Wednesday, April 26, 2006

Contextual Carrier-Waves in Communication - where AdSense fails

In GMail just now, I was responding to a mail inviting me to a college reunion, for the tenth anniversary of our graduation. It was a chain of 6 fairly chunky emails, and the word "Anniversary" was mentioned just twice in the whole conversation.

However, all the adsense-driven adverts down the side were completely inappropriate - it seemed like adsense had pounced on the word "anniversary" and decided that that was the most important theme of the content.

To give a couple of examples, the contextual ads included such gems as:
  • "Inscribed Stone Sundials - An inscribed stone sundial makes a perfect gift for a special occasion"
  • "Give him a framed share of Playboy stock + others for your Anniversary"
  • "Original and Genuine Newspapers Ideal Birthday or Anniversary Gift!"

This is a shining example of when all the complicated semantic processing algorithms in the world are no substitute for actual context.

AdSense is usually pretty good at serving relevant ads on blog posts and webpages in general, but it seems a good deal less accurate in GMail. I would have expected far more ads related to college and graduation, or even parties or Durham - as these terms were much more prevalent in the actual text.

Thinking about it a bit more, I realised that there's a deeper issue, which is probably inherent in the nature of the communication mechanism.

Blogposts and web content in general are usually designed to be "broadcast" communications - one-to-many. Each page, or "message", is - or at least, should be - designed to stand on its own, and provide all the context required to interpret the communication in and of itself. When you are broadcasting to a potentially huge number of people, you must be clear, concise, and comprehensive.

Email, on the other hand, is generally one-to-one communication, or at most, one-to-a-small-group - certainly under the famous Dunbar Number. In this case, there is a lot of implied historical / social context in the communication:

  • you usually have some sort of existing relationship with the person you are emailing.
  • If you do not have a historical context (e.g. as with a job application) then the communication is usually much more formal, as it must provide all relevant context in itself.
  • If you are, or have been, part of the same social circle as the recipient, then that social context itself implies both a mode of communication and a certain terminology, plus a whole frame of reference in terms of shared experiences, etc.


In other words, the "signal" (message) rides on this contextual carrier-wave, and this enables the message itself to be much shorter than would otherwise be the case.

By contrast, a stand-alone message such as a blog post or whitepaper must carry itself - the context must be set by the message itself, to enable the random sampling of information that is the power of the internet as a medium.

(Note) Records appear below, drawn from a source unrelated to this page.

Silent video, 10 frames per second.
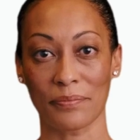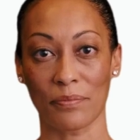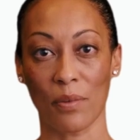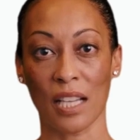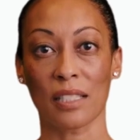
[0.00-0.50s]

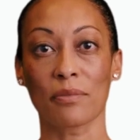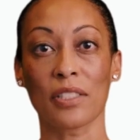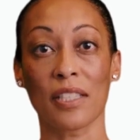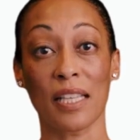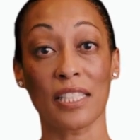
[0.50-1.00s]
Welcome
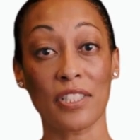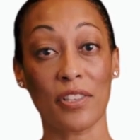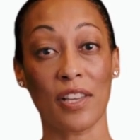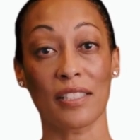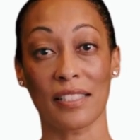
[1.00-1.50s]
to the
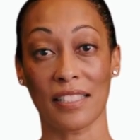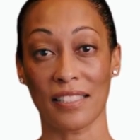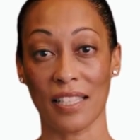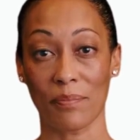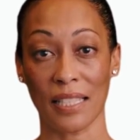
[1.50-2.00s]
lecture on
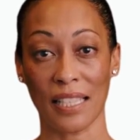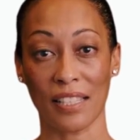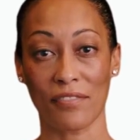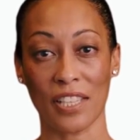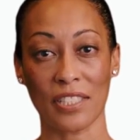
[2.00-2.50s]
Systemic
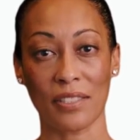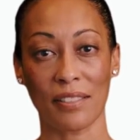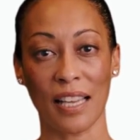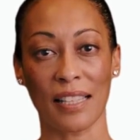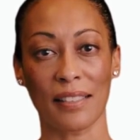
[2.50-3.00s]
Intervention
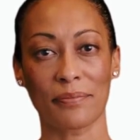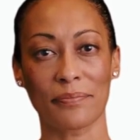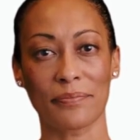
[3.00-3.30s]
Planning.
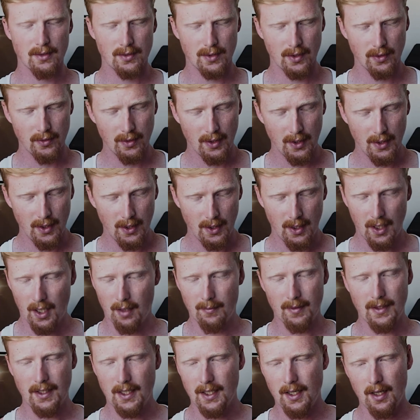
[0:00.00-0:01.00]
So, I
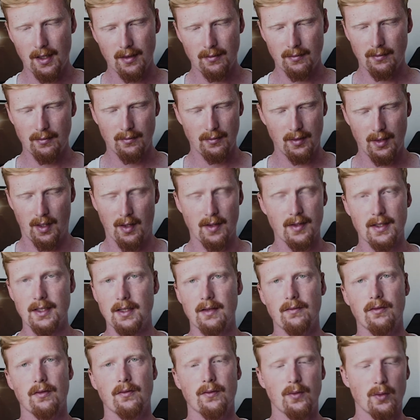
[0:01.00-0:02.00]
mean, I did
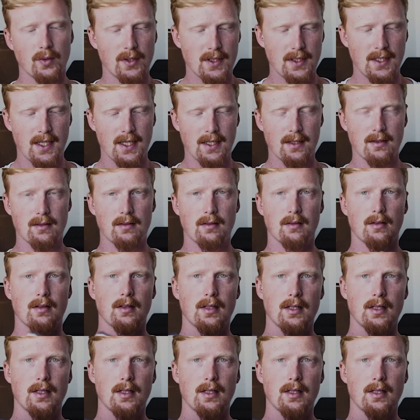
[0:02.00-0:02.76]
it for 40 days.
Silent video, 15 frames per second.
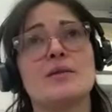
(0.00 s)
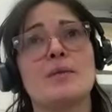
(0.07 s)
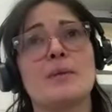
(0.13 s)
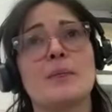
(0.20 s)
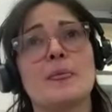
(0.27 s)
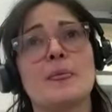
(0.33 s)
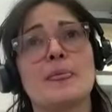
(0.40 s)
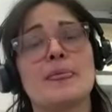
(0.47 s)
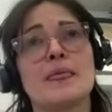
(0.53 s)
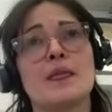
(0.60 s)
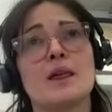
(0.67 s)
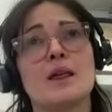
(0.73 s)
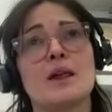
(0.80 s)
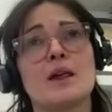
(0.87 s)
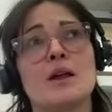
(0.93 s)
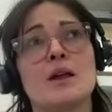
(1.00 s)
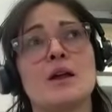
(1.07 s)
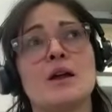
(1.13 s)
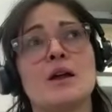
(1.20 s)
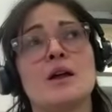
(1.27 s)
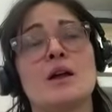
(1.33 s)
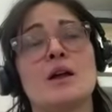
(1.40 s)

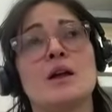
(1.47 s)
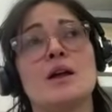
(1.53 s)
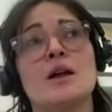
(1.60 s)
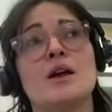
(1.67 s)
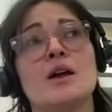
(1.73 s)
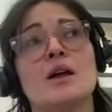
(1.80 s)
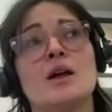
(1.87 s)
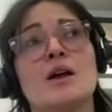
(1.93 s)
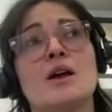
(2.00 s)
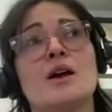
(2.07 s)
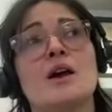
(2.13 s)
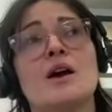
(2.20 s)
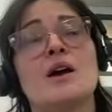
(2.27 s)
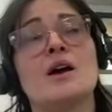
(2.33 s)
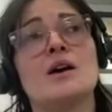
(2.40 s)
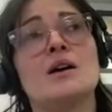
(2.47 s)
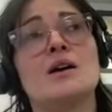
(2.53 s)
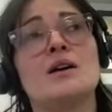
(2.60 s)
No one is speaking in this clip.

So when this large amount of contextual information inherent in one-to-one conversations such as email is missing, a contextual semantic detection system such as AdSense is always going to be limited in its effectiveness.

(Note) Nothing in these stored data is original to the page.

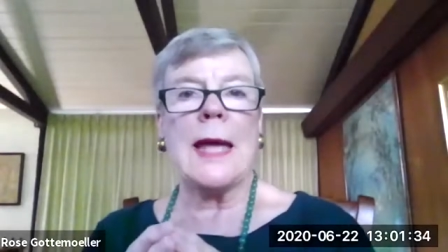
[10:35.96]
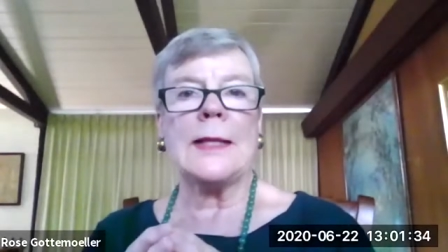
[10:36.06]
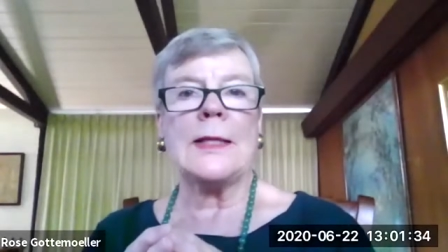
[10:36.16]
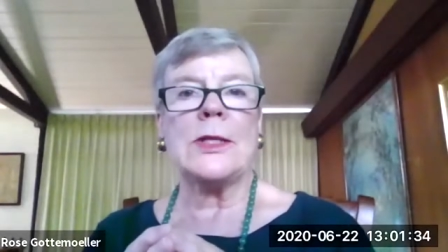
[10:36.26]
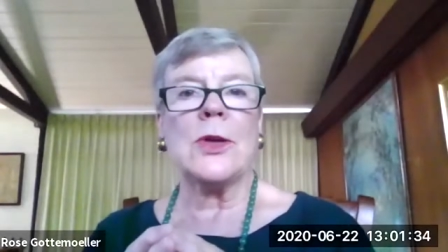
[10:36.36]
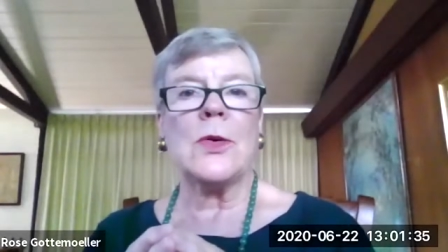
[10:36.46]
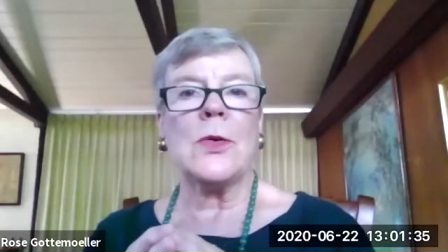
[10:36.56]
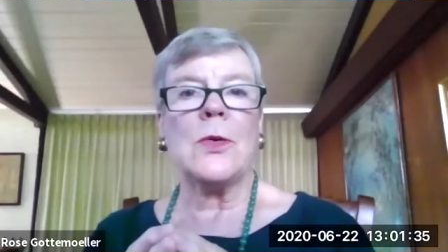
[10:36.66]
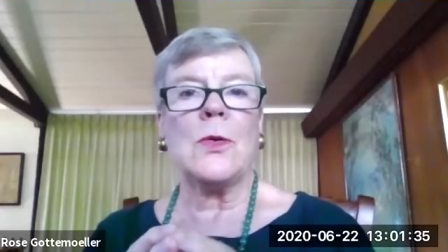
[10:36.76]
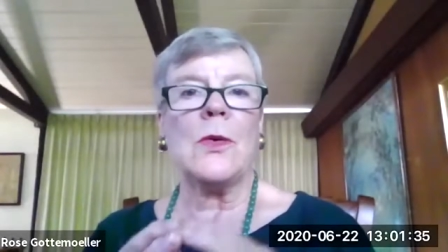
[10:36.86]
And
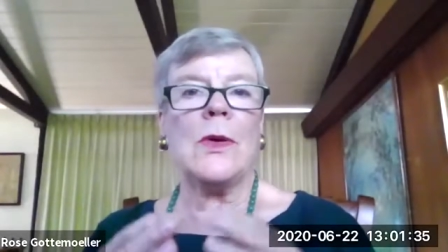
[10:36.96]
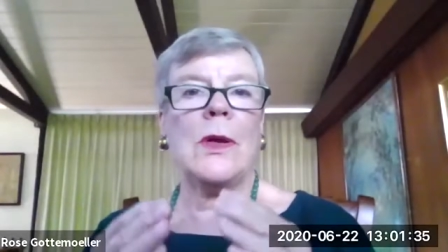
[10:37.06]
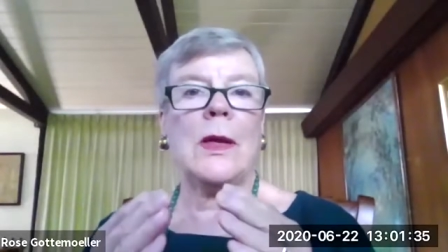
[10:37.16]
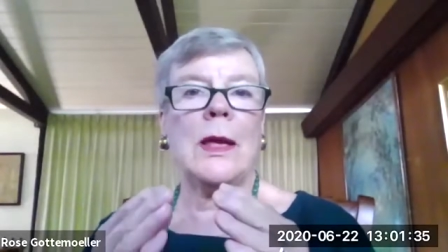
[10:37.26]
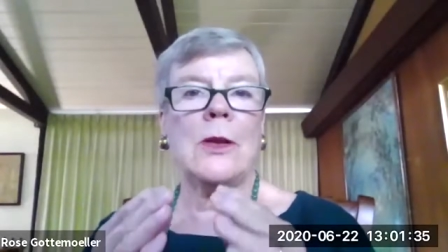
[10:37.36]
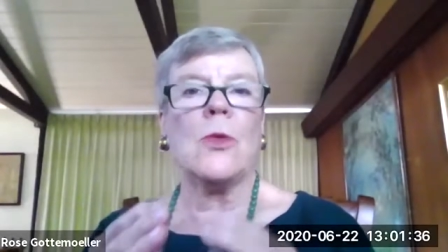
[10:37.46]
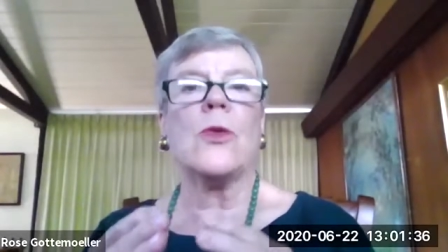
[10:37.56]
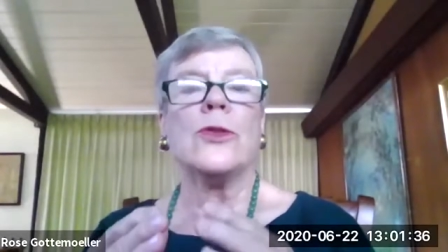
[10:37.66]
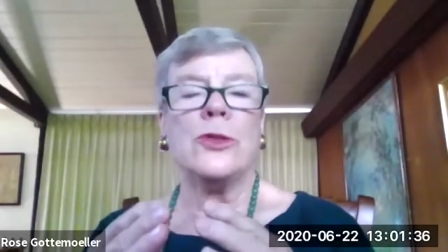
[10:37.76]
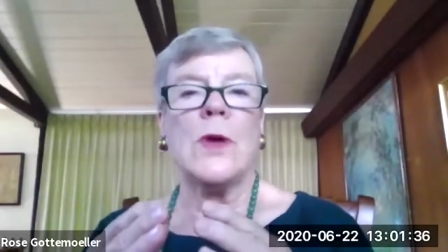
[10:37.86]
so in
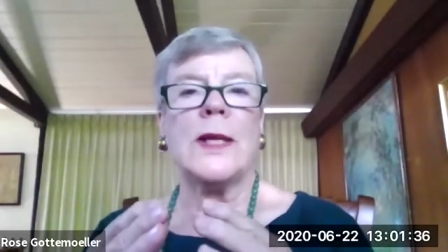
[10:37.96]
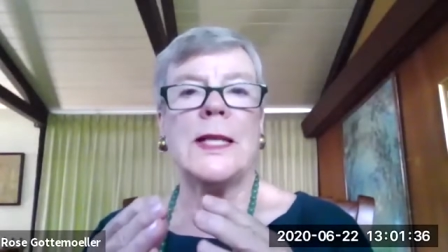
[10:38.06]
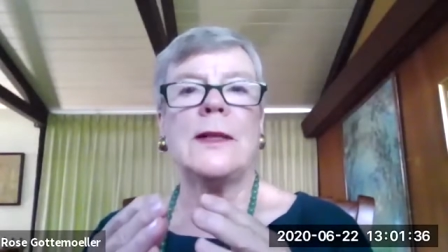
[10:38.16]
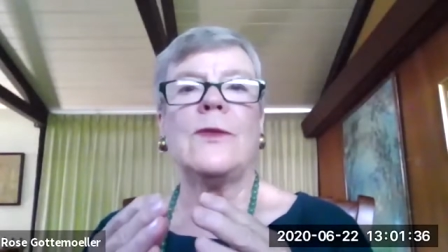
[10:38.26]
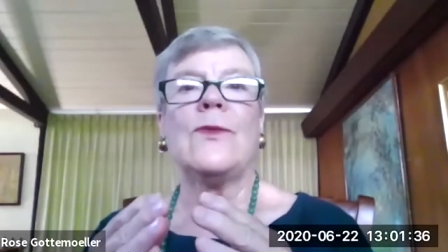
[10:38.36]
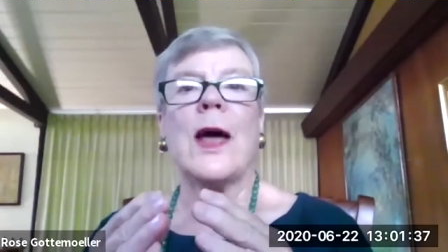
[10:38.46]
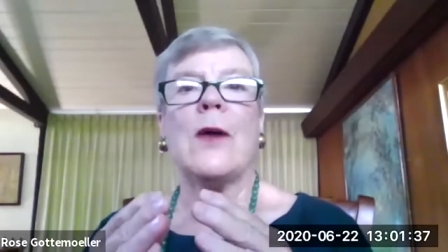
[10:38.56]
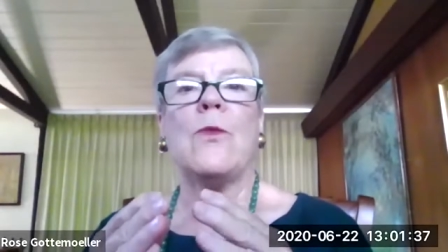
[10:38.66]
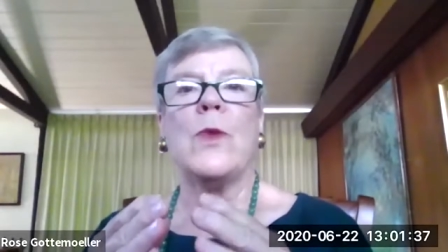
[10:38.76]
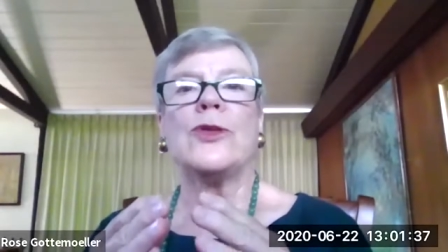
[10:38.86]
order to
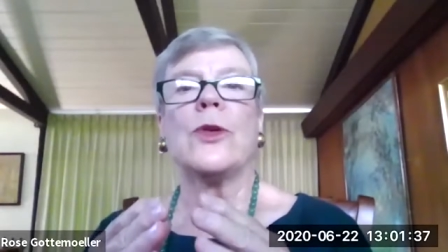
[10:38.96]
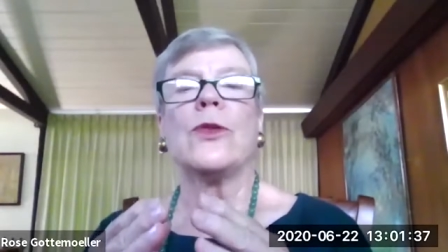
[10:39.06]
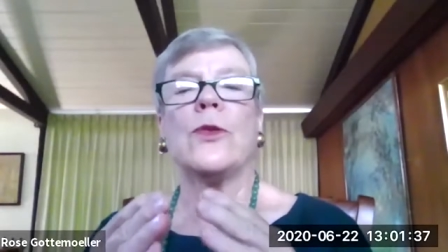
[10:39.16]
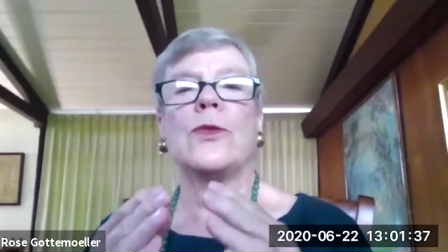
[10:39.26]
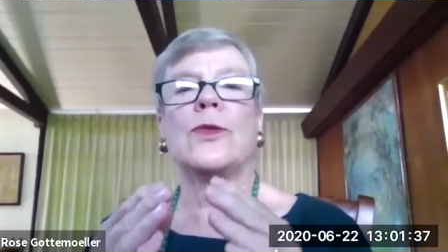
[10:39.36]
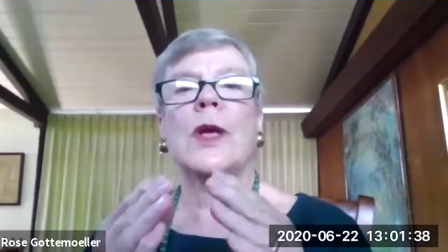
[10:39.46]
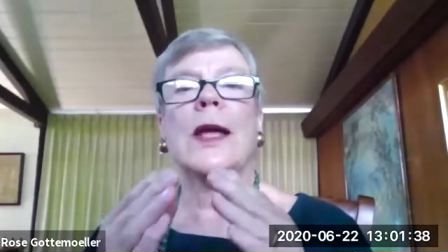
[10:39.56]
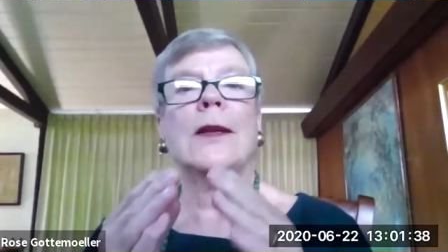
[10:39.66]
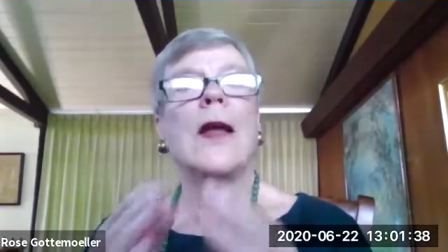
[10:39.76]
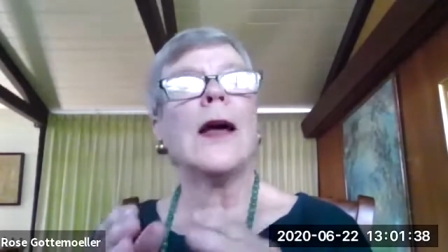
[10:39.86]
identify which are those
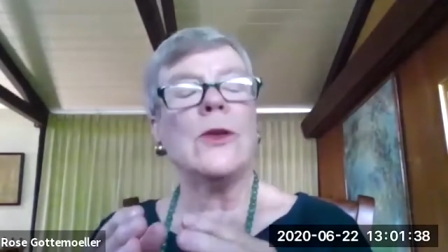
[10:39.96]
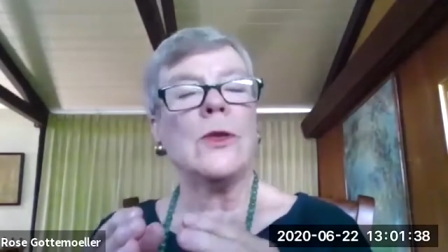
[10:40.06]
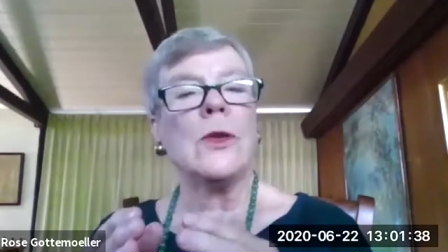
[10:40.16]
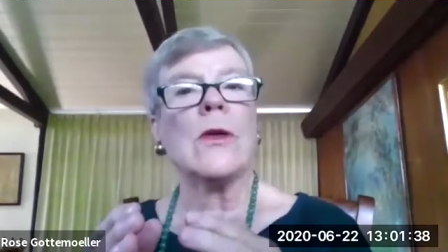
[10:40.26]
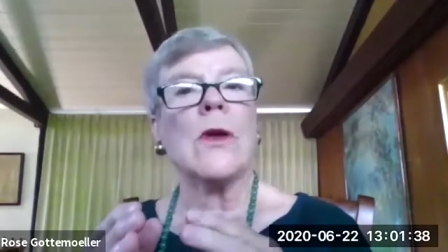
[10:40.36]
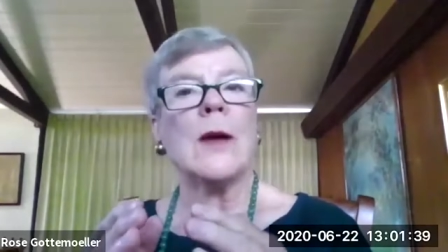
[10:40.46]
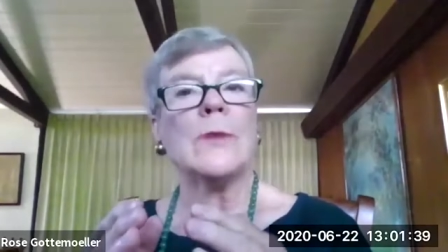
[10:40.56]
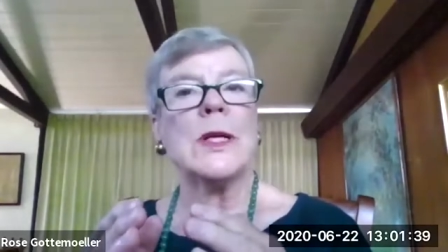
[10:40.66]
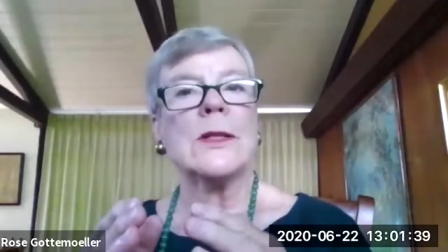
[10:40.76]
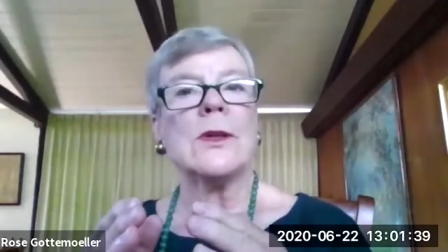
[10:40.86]
non-nuclear
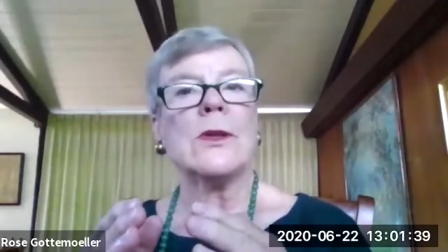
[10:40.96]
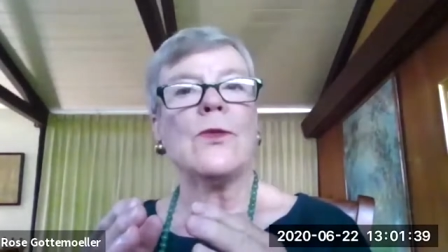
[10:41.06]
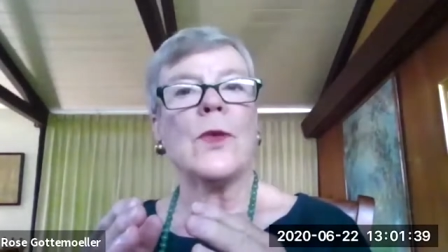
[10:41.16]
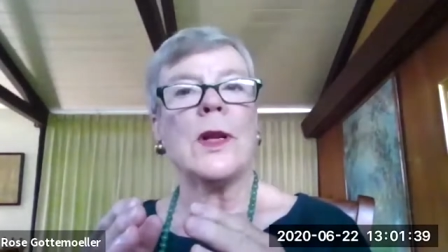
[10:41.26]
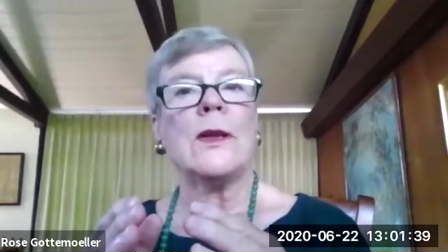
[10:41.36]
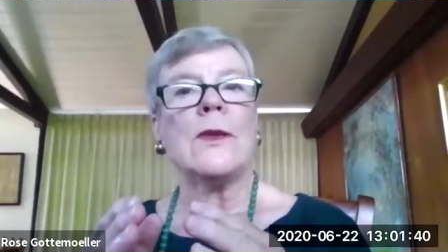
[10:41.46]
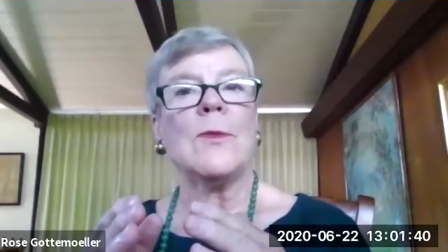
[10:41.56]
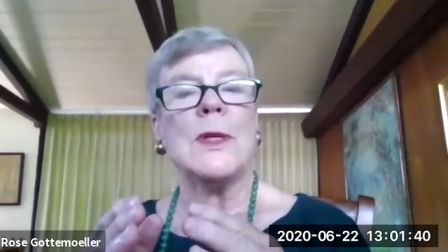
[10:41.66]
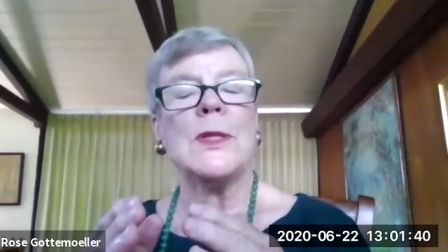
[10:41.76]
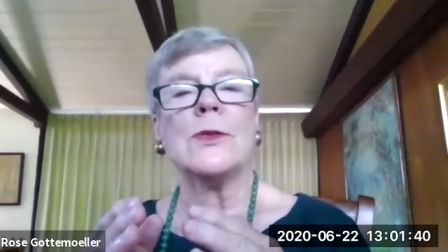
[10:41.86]
objects on the front end of
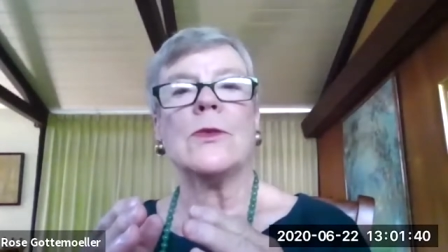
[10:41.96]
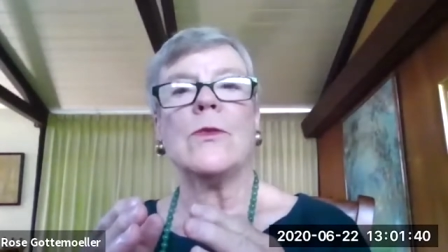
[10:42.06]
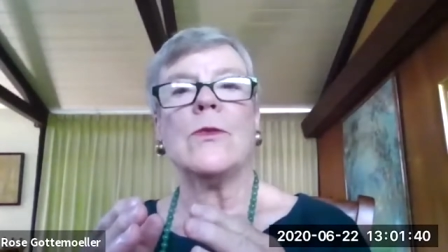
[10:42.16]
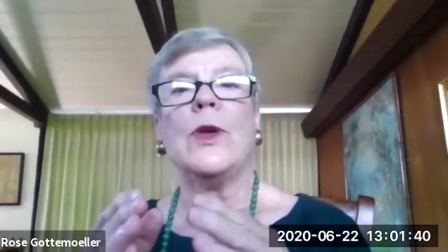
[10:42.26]
a missile,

...Unless, of course, it gets to the next step of deriving the context from the history of messages to and from that particular contact - but it would be interesting to see how well such a system would fare, given the Orwellian fears it would be bound to stir up... and looking ahead to Web 2.1 or even Web 3.0, I feel that one of the key battlegrounds is going to be that balancing of functionality with privacy.

After all, Google are already starting to skirt the borders of what's considered acceptable, and whoever manages to get it "right" stands to do very very nicely indeed...

3 comments:

Phil said...

Don't blame adsense just because you don't know it's called a "reunion!" :-P

Alistair Davidson said...

err....sorry Phil, I don't follow?

Anonymous said...

I find that the google ads can get pretty funky when you first install the code on your pages but after an hour they level out and show relevant ads according to your keyword density.